Accounts Payable (AP) represents the amount that a company owes to its creditors and suppliers (also referred to as a current liability account). Accounts payable is recorded on the balance sheet under current liabilities.
When a business purchases goods or services from a supplier on credit, payment isn’t made straight away, but is due within 30 days, 60 days, or in some cases even longer. In the first instance, the company will send the supplier a purchase order, after which the supplier will provide the goods purchased together with an invoice requesting payment by a certain date. When the amounts owed to suppliers and other third parties are not paid within the agreed terms, late payments or defaults occur. This could be due to inefficient invoice processing or challenges within the supply chain.
A key metric when talking about accounts payable is Days Payable Outstanding (DPO). This is used to describe the number of days that a company takes to pay its suppliers. The higher a company’s DPO, the longer it is able to make use of its available cash. Consequently, some companies may choose to extend the payment terms offered to their suppliers in order to improve their working capital position.
Accounts Payable Automation
Accounts payable or AP automation is the ongoing effort of many companies to streamline the business process of their accounts payable departments. The accounts payable department's main responsibility is to process and review transactions between the company and its suppliers. In other words, it is the accounts payable department's job to make sure all outstanding invoices from their suppliers are approved, processed, and paid. Processing an invoice includes recording important data from the invoice and inputting it into the company's financial, or bookkeeping, system. After this is accomplished, the invoices must go through the company's respective business process in order to be paid.
This process is straightforward but can become very cumbersome, especially if the company has a very large number of invoices. This problem is compounded when invoices that require processing are on paper. This can lead to lost invoices, human error during data entry, and invoice duplicates. These and other problems lead to a high cost per invoice metric. The goal of automating the accounts payable department is to streamline this invoicing process, eliminate potential human error, and lower the cost per invoice.

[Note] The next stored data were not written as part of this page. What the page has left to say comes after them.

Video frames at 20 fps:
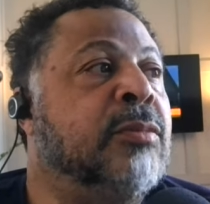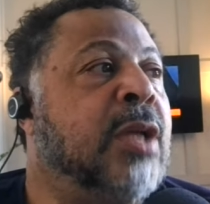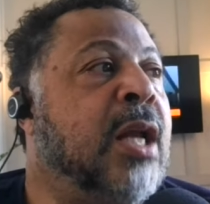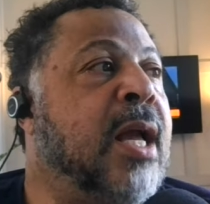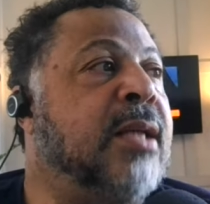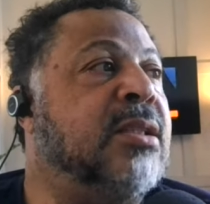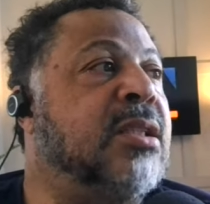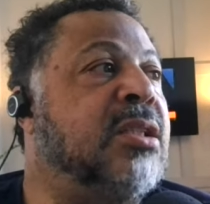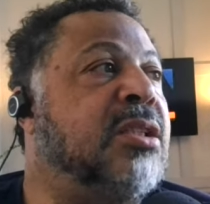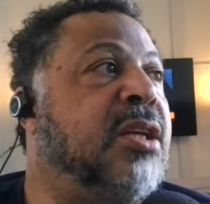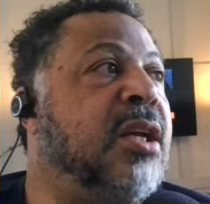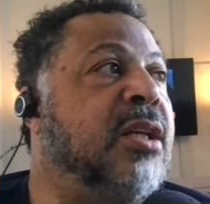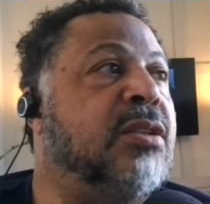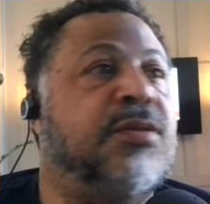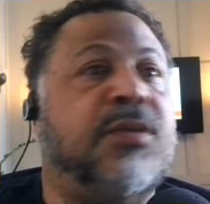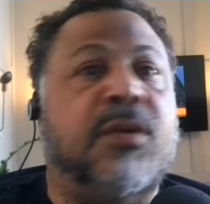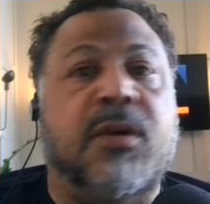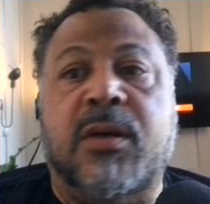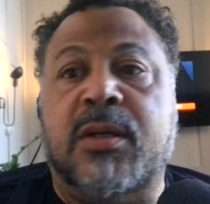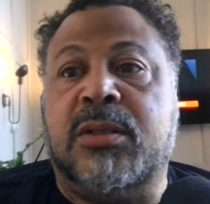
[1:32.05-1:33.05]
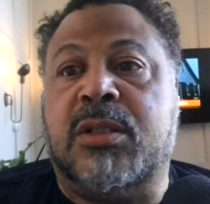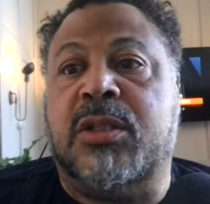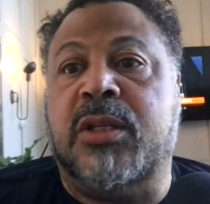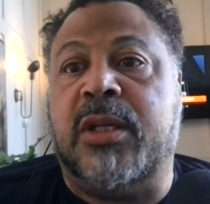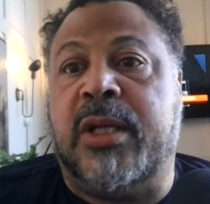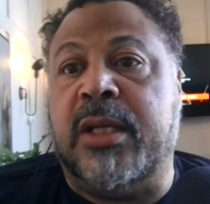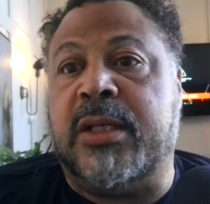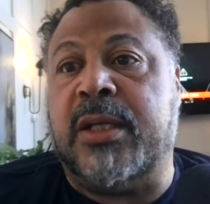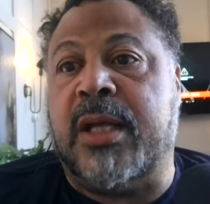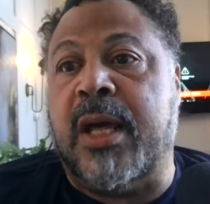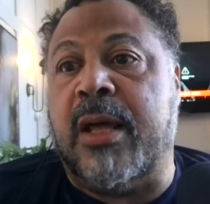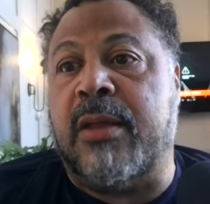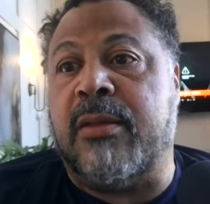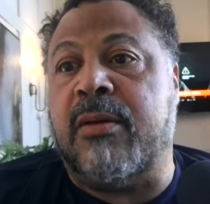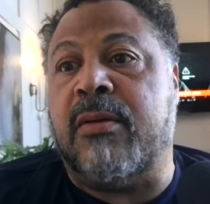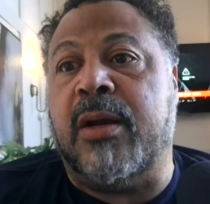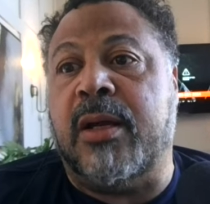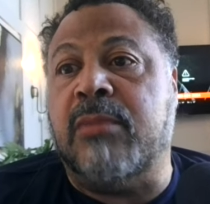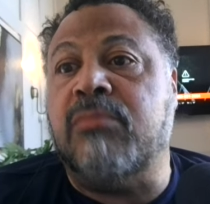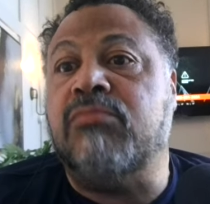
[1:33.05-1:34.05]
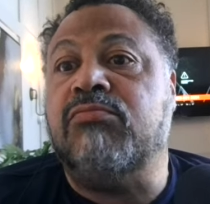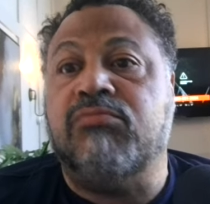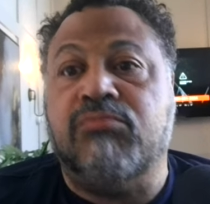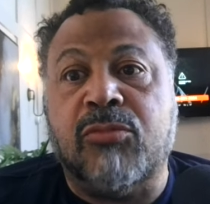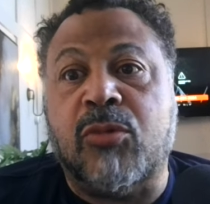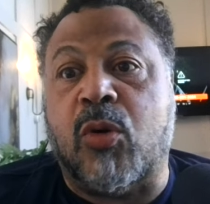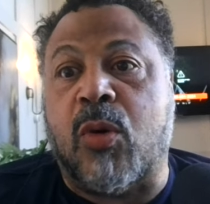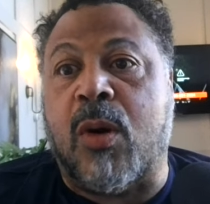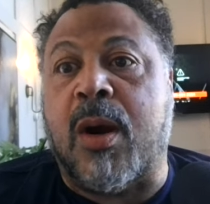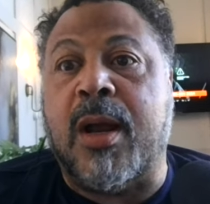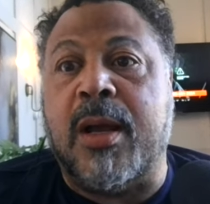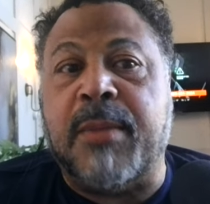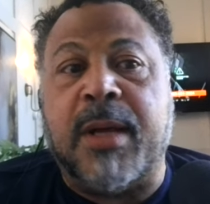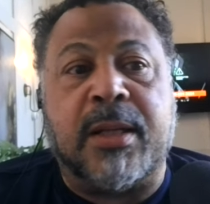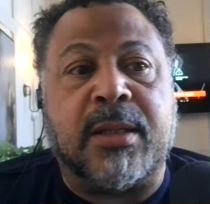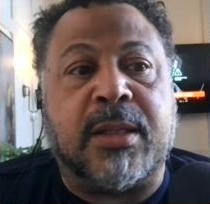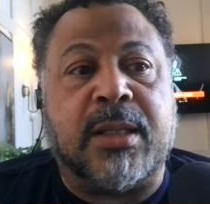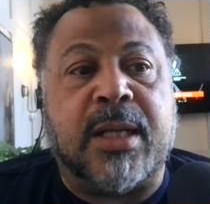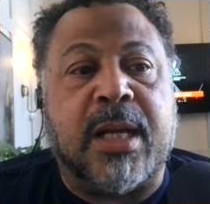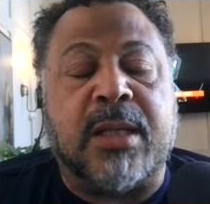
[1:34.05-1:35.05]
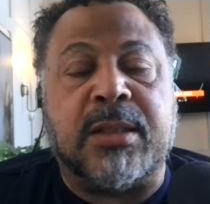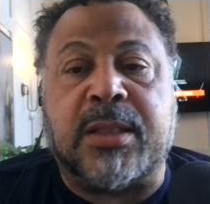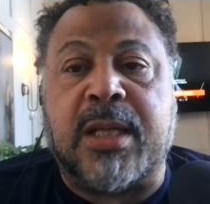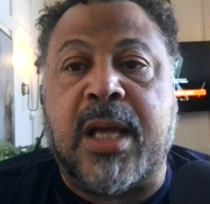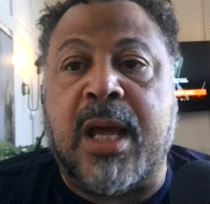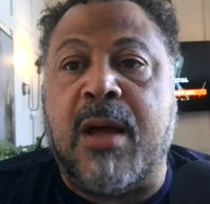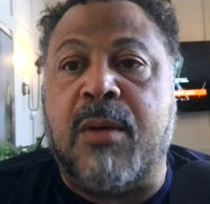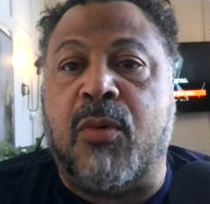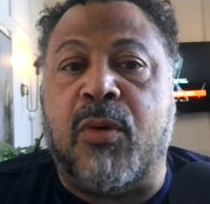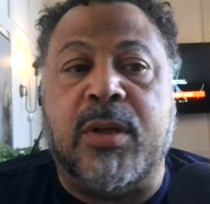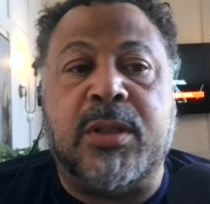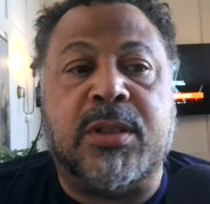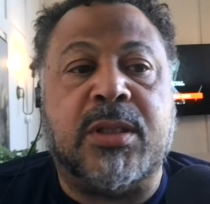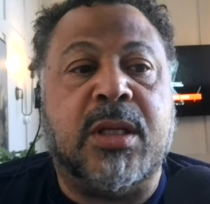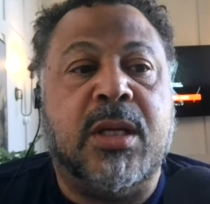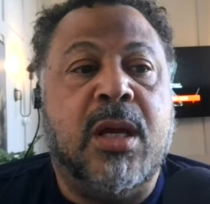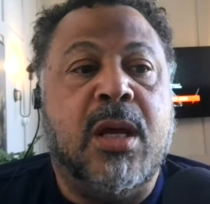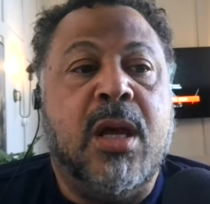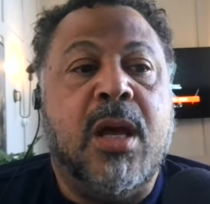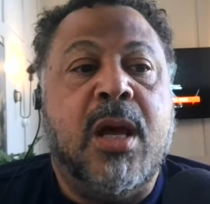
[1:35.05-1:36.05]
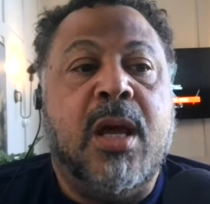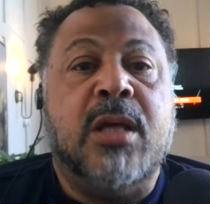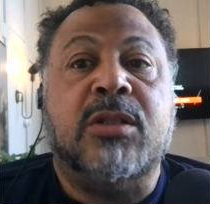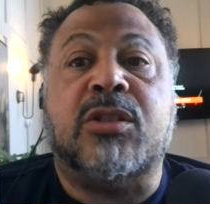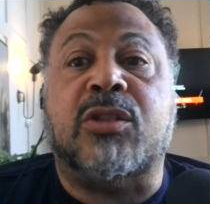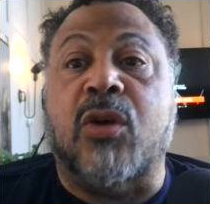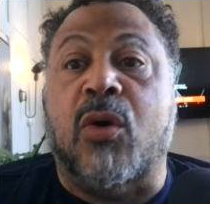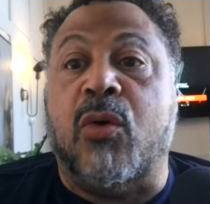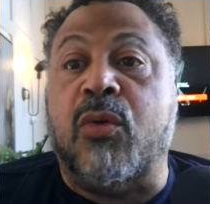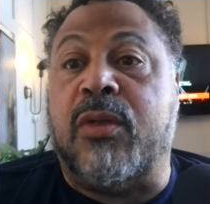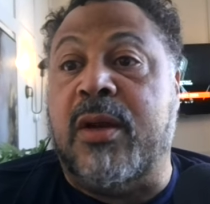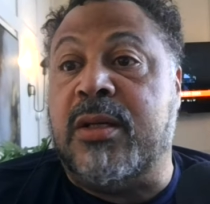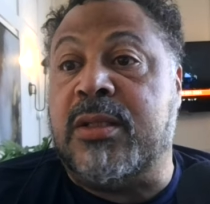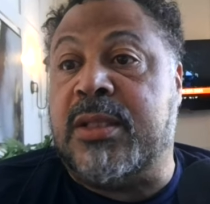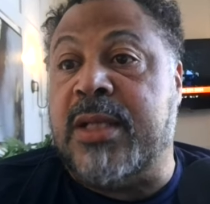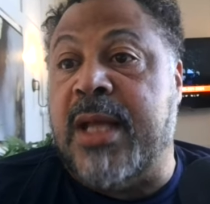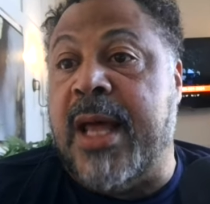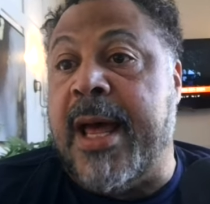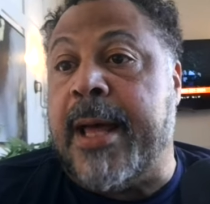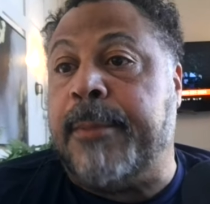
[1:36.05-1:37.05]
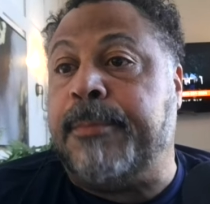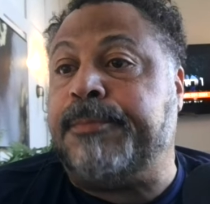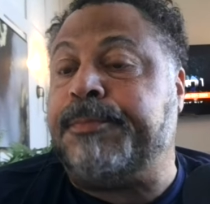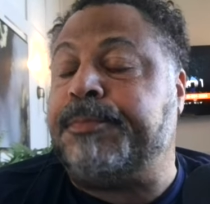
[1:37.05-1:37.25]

as a chance for us to get together and cry about the Dallas Cowboys. So there's that.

Some of the most common AP automation solutions include E-invoicing, scanning and workflow, online tracking, reporting capabilities, electronic invoice user interfaces, supplier networks, payment services and spend analytics for all invoices.
Electronic Invoicing can be a very useful tool for the AP department. Electronic invoicing allows vendors to submit invoices over the internet and have those invoices automatically routed and processed. Because invoice arrival and presentation is almost immediate invoices are paid sooner; therefore, the amount of time and money it takes to process these invoices is greatly reduced. (Financial Operations Networks, 2008) These solutions usually involve a third party company that provides and supports an application which allows a supplier to submit an electronic invoice to their customer for immediate routing, approval, and payment. These applications are tied to databases which archive transaction information between trading partners. (US Bank, Scott Hesse, 2010) The invoices may be submitted in a number of ways, including EDI, CSV, or XML uploads, PDF files, or online invoice templates. Because E-invoicing includes so many different technologies and entry options, it is an umbrella category for any method by which an invoice is electronically presented to a customer for payment.